Dana Grigorcea's Novel "Die nicht sterben"
Dana Grigorcea was born in Bucharest in 1979. She studied at the universities of Bucharest, Ghent, Brussels and Krems before working for the Austrian daily Kurier, Deutsche Welle and Arte. A prolific writer and activist who draws inspiration from the artists who resisted the Romanian dictatorship of her youth, Grigorcea is known for her essays as well as columns in Die Zeit. "Die nicht sterben" is her fourth novel.

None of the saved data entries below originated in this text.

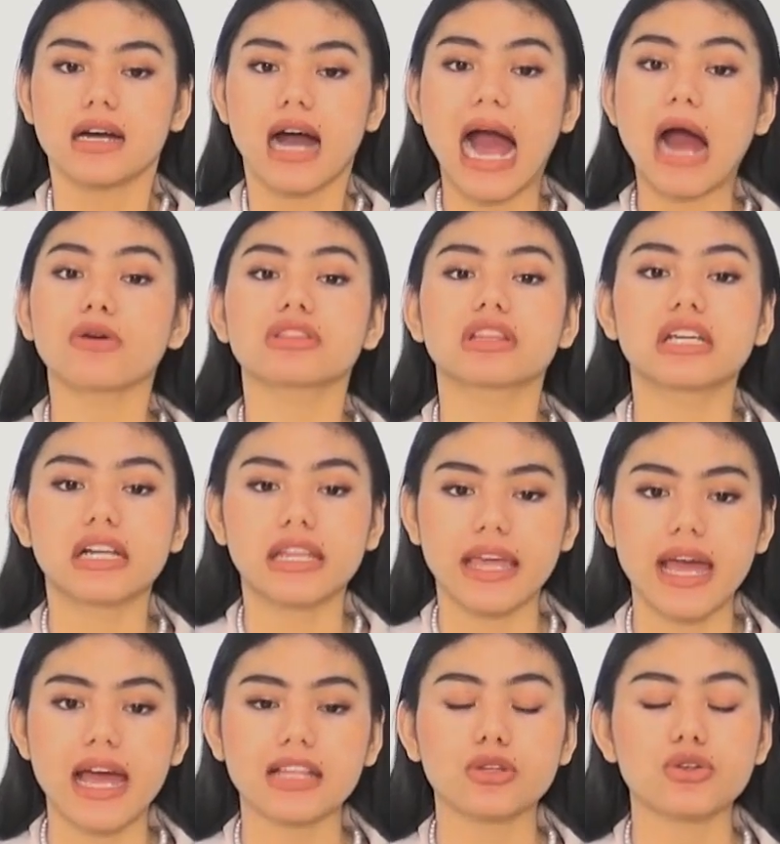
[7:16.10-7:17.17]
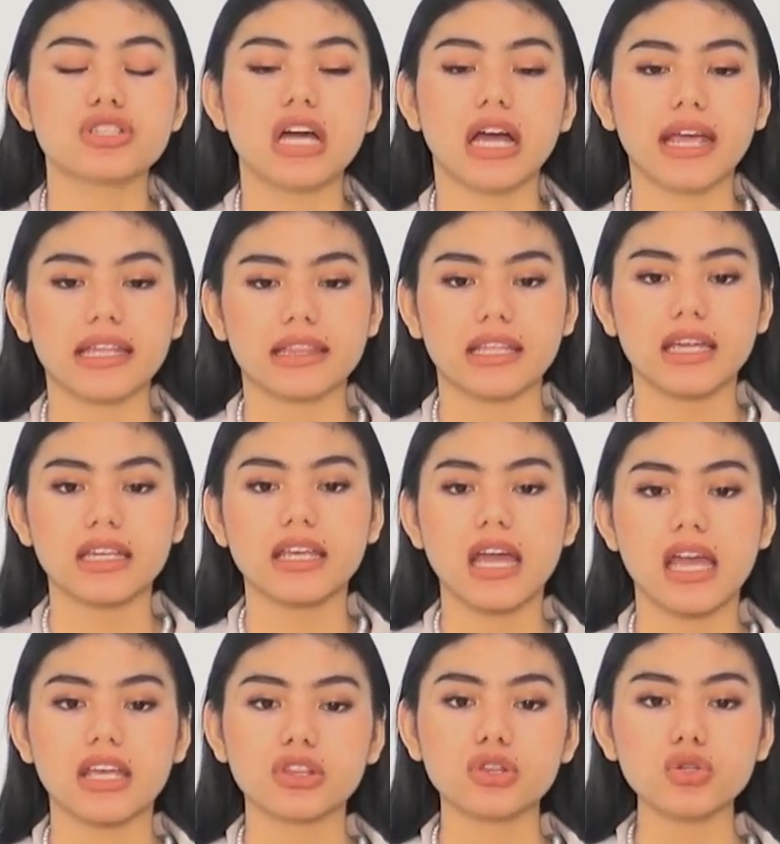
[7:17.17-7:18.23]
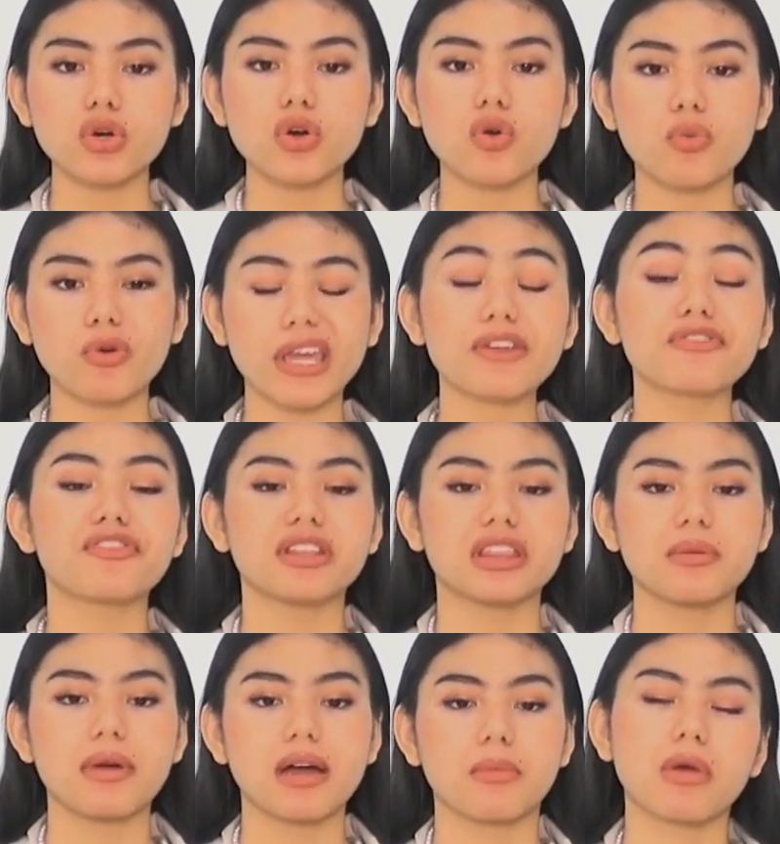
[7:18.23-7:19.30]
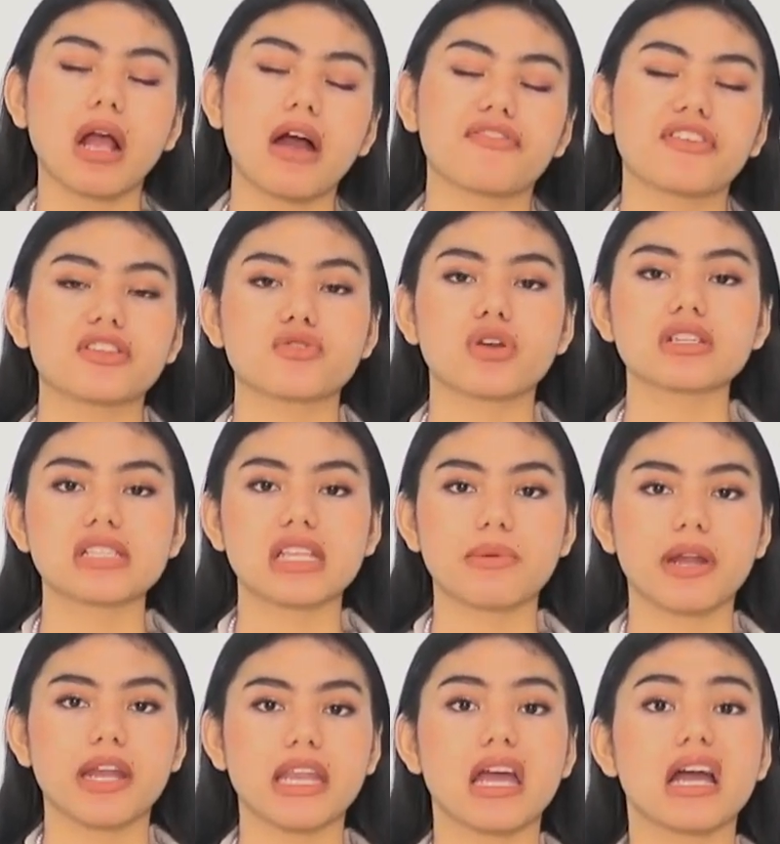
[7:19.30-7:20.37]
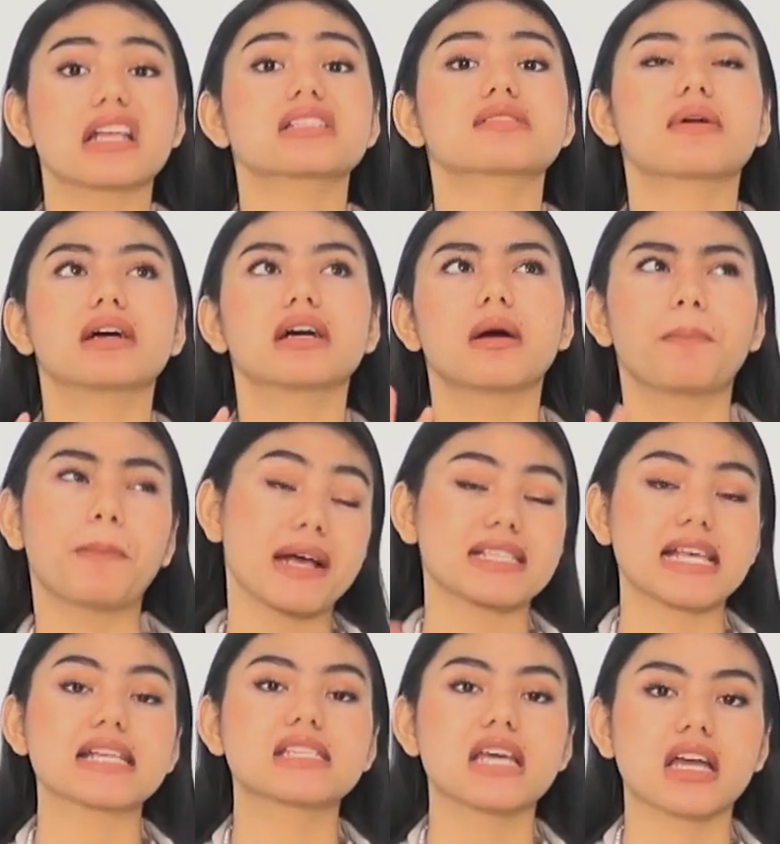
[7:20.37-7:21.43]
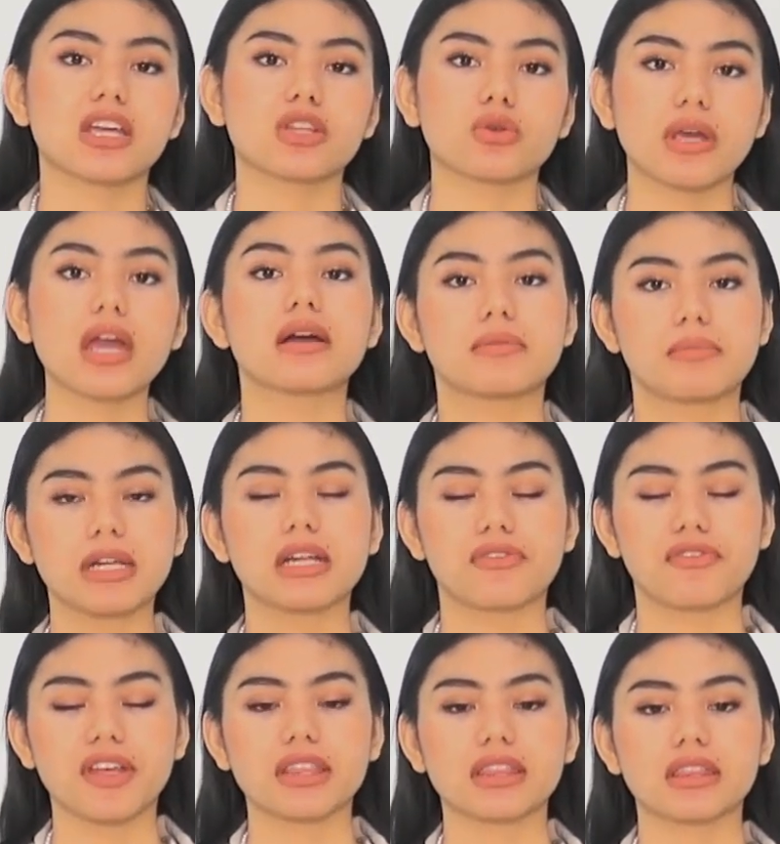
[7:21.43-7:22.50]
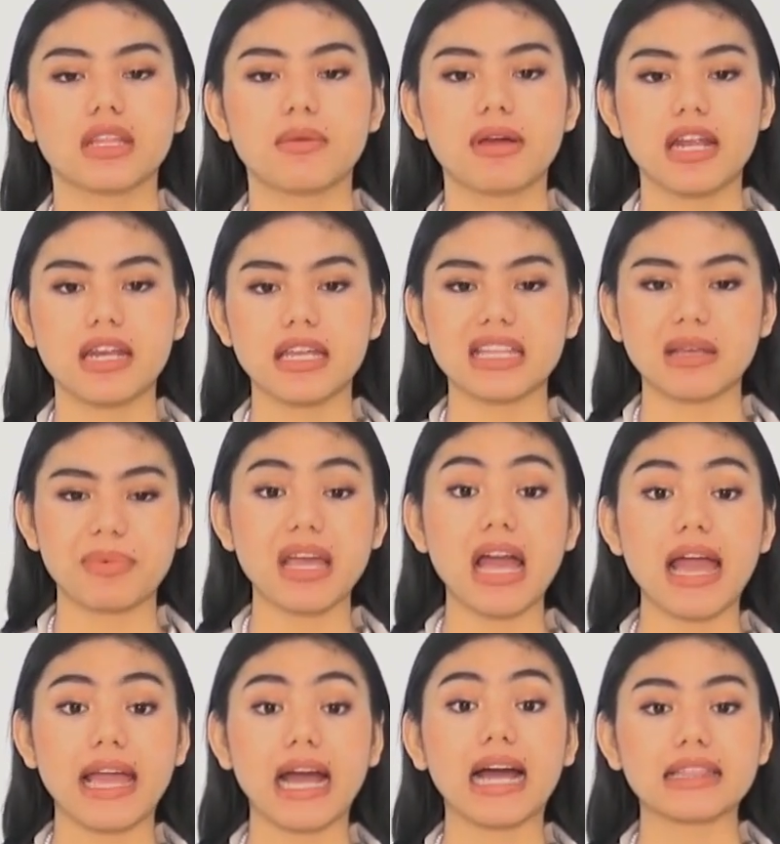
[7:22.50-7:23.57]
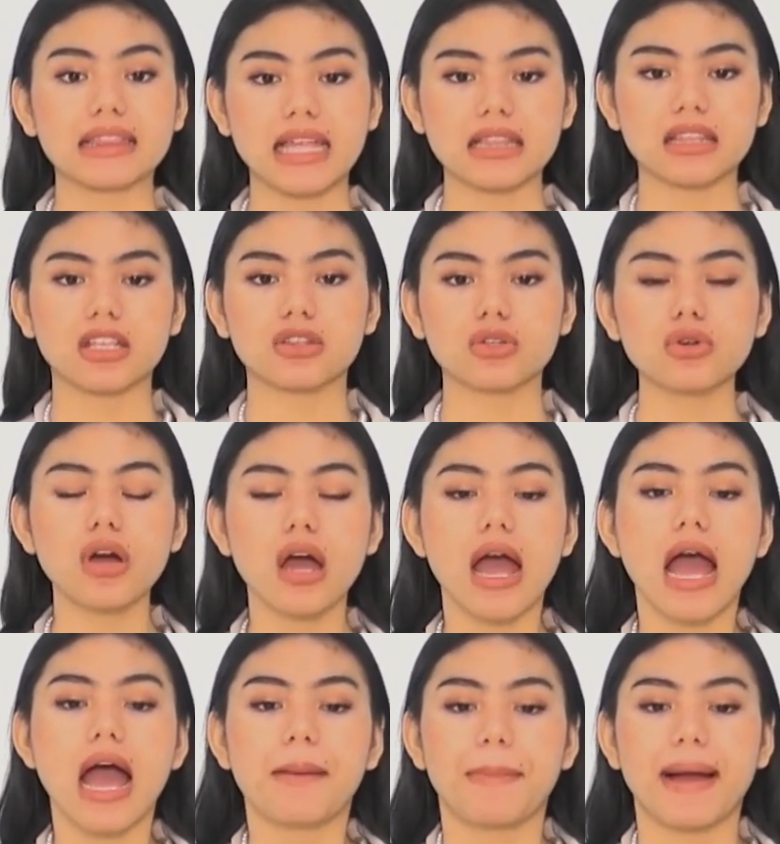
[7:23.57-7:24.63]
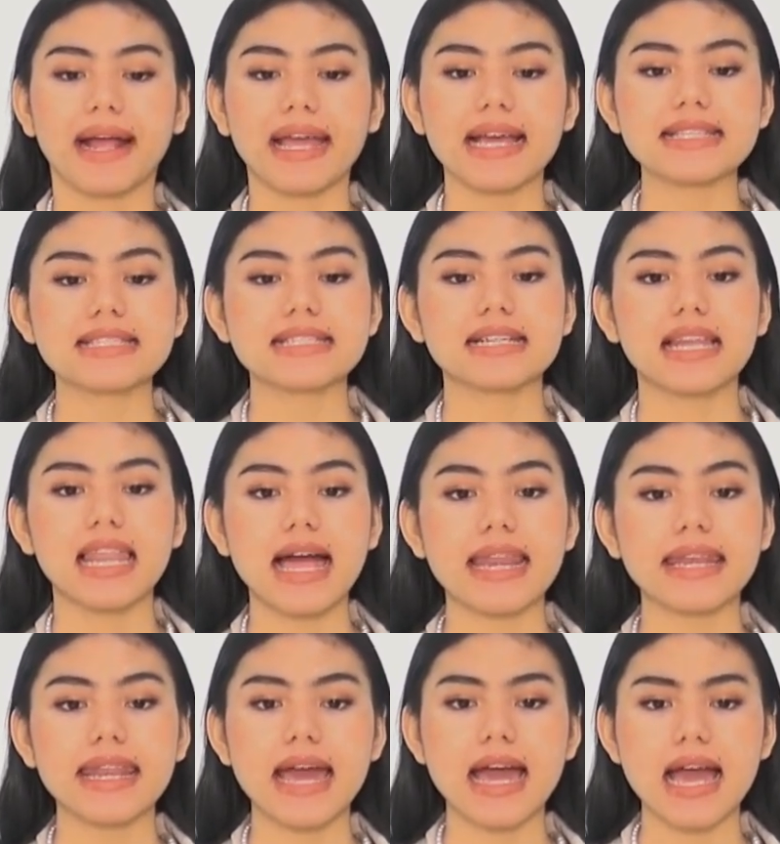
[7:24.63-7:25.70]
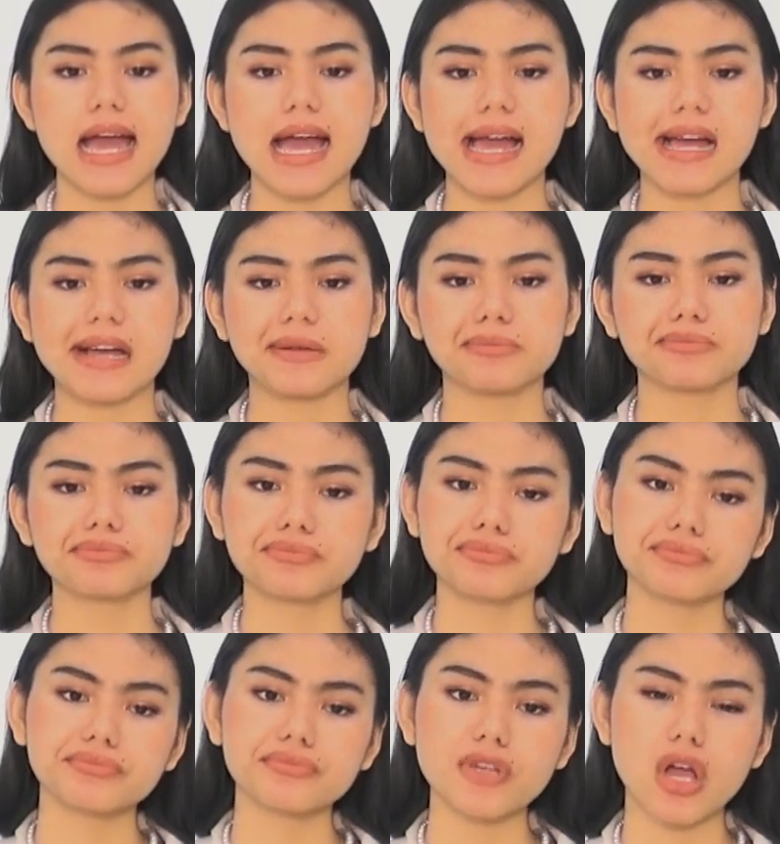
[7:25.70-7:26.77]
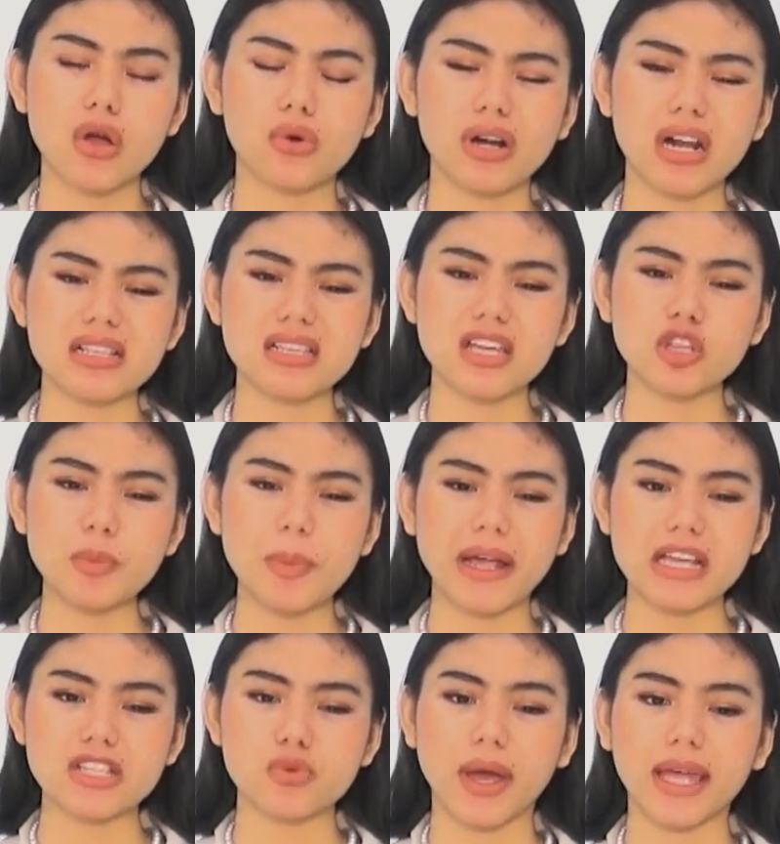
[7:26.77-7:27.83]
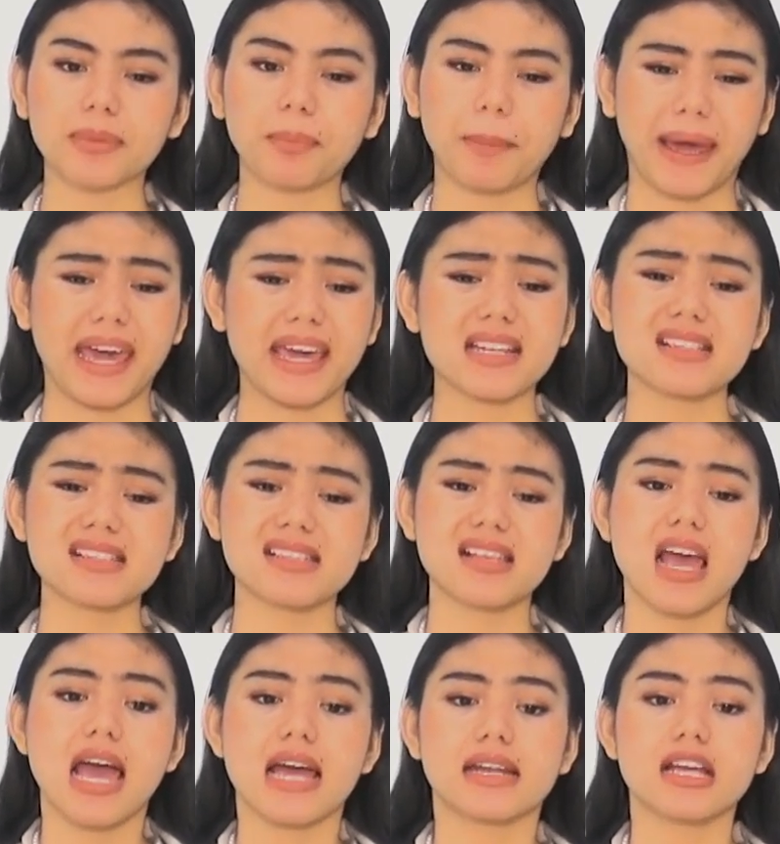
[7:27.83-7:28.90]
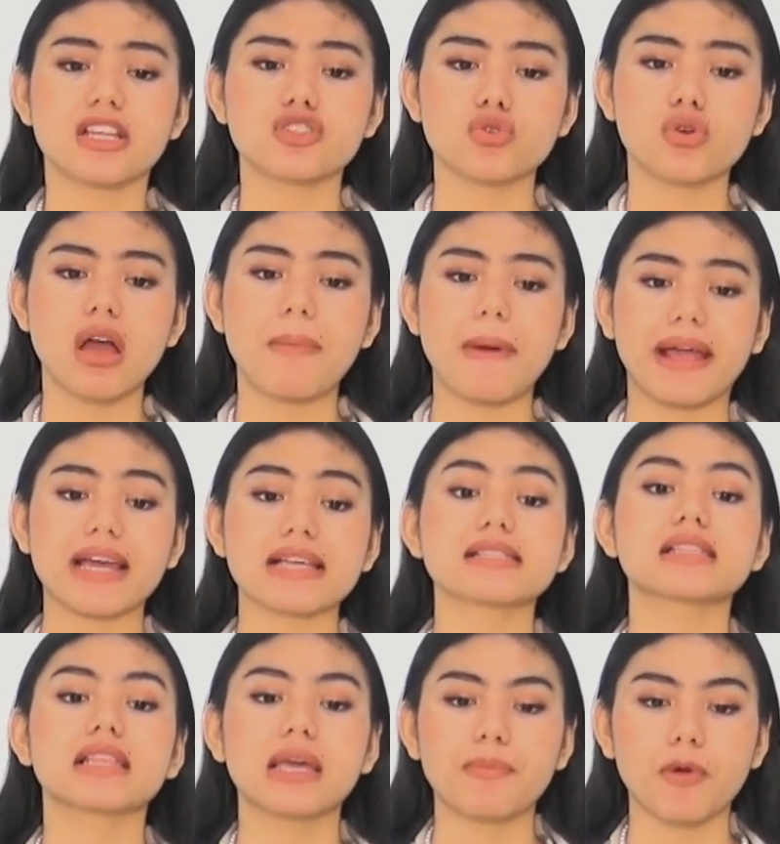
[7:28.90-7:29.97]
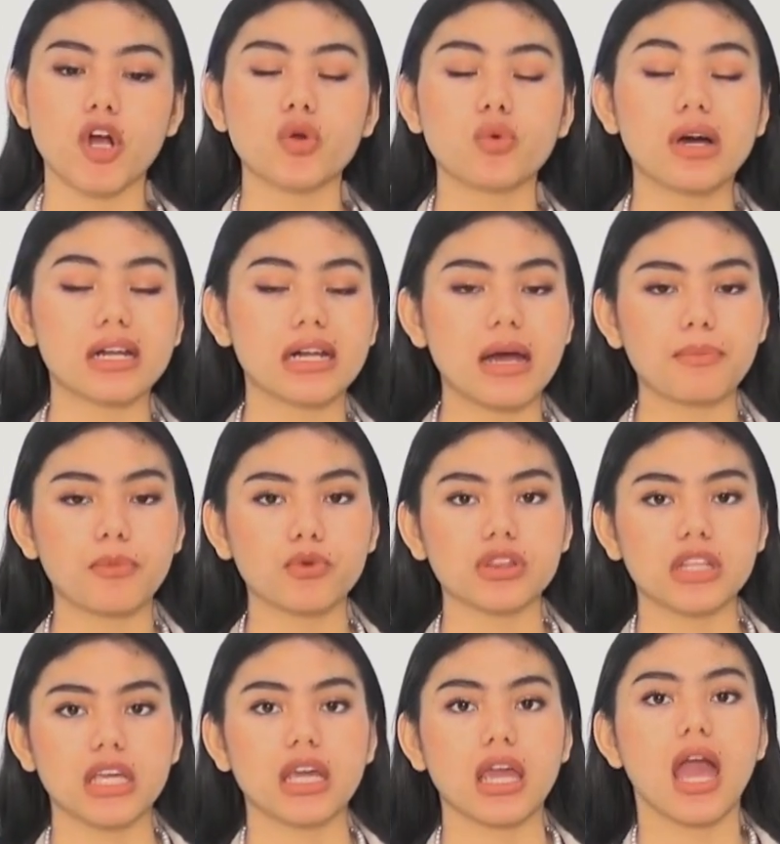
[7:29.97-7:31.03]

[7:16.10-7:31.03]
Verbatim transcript: outernya atau jaketnya dia itu mungkin fit di nggak fit juga sih di badannya uh, eh, pas aja gitu ya benar fit di badannya tapi nggak yang ketat gitu pakai celana hmm, aku rasa itu pakai sweatpants dan juga pakai slip on warna putih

A young Bucharest painter returns to the holiday resort of her childhood on the border of Transylvania after studying art in Paris. In the small town of B. she spent her summer holidays with her upper-middle-class great-aunt under chandeliers and on Persian carpets. An island where the communist dictatorship was something to be laughed at. "No one can break us," her great-aunt used to say. In the meantime, communism is a thing of the past and B.'s best days are behind her. For the artist, it is a return to a world that has become alien, with which she is only connected by a few close friendships and the threads of her family history. When a desecrated corpse is found on the grave of Vlad the Impaler, known as Dracula, she realizes that the past has not yet let go of the place - and that her great-aunt's motto is also that of Dracula. She wants to tell the story of the cruel prince. At the beginning she fears that she might mix up the order of events. Then she realizes: every sequence makes sense. Because the story is not about cause or effect, but only about one thing: fate. In the meantime, however, it is too late for any escape.